Aim of the task: Every entry should come back exactly as written, minus the pictures.

^^^^

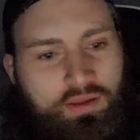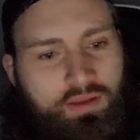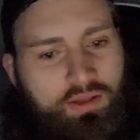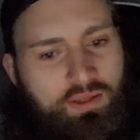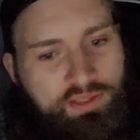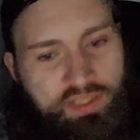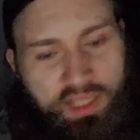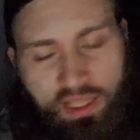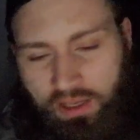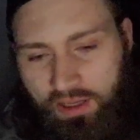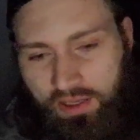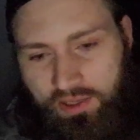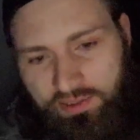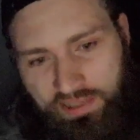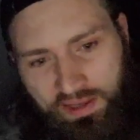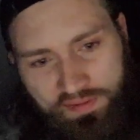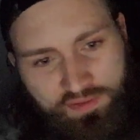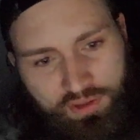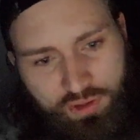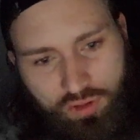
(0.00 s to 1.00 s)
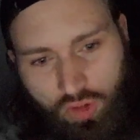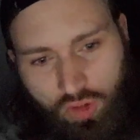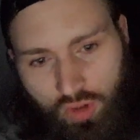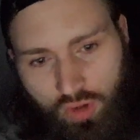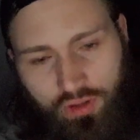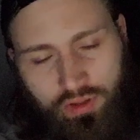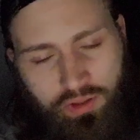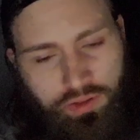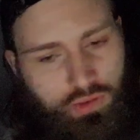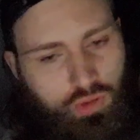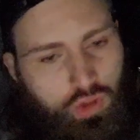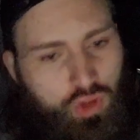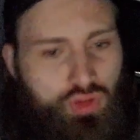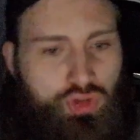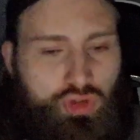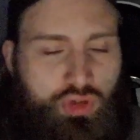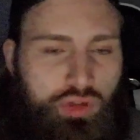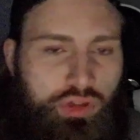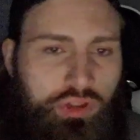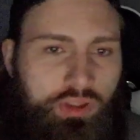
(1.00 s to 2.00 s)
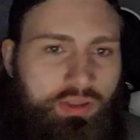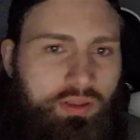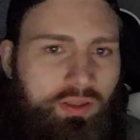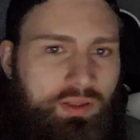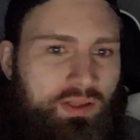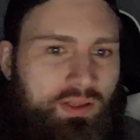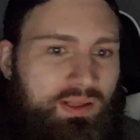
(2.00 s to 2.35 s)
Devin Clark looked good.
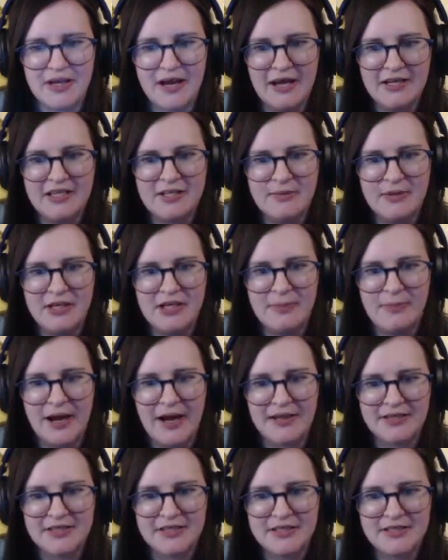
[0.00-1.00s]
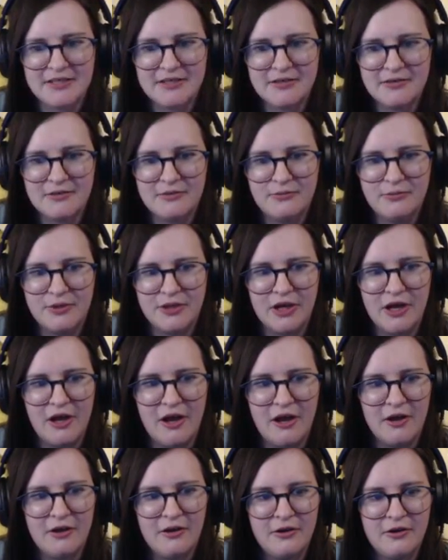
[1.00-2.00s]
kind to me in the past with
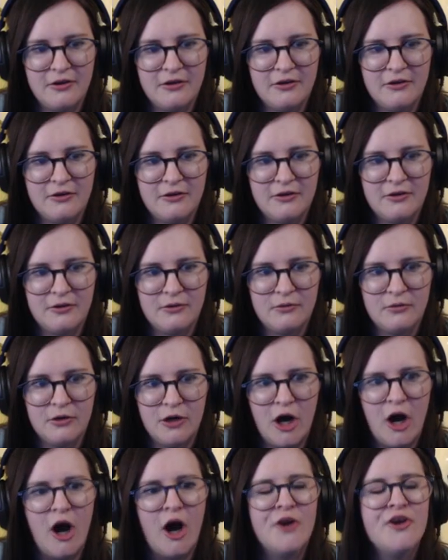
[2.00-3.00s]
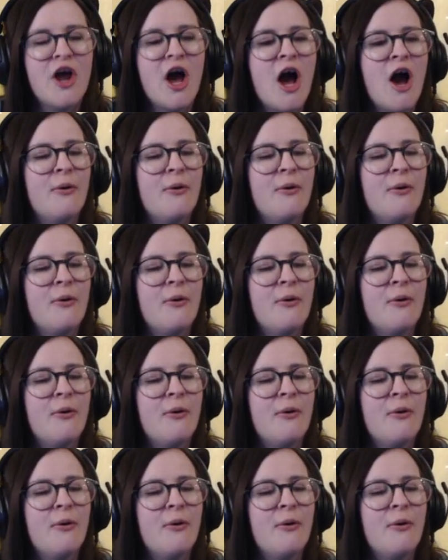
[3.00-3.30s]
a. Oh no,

^^^^

Finished exercise:
(0.00 s to 1.00 s)
(1.00 s to 2.00 s)
(2.00 s to 2.35 s)
Devin Clark looked good.
[0.00-1.00s]
[1.00-2.00s]
kind to me in the past with
[2.00-3.00s]
[3.00-3.30s]
a. Oh no,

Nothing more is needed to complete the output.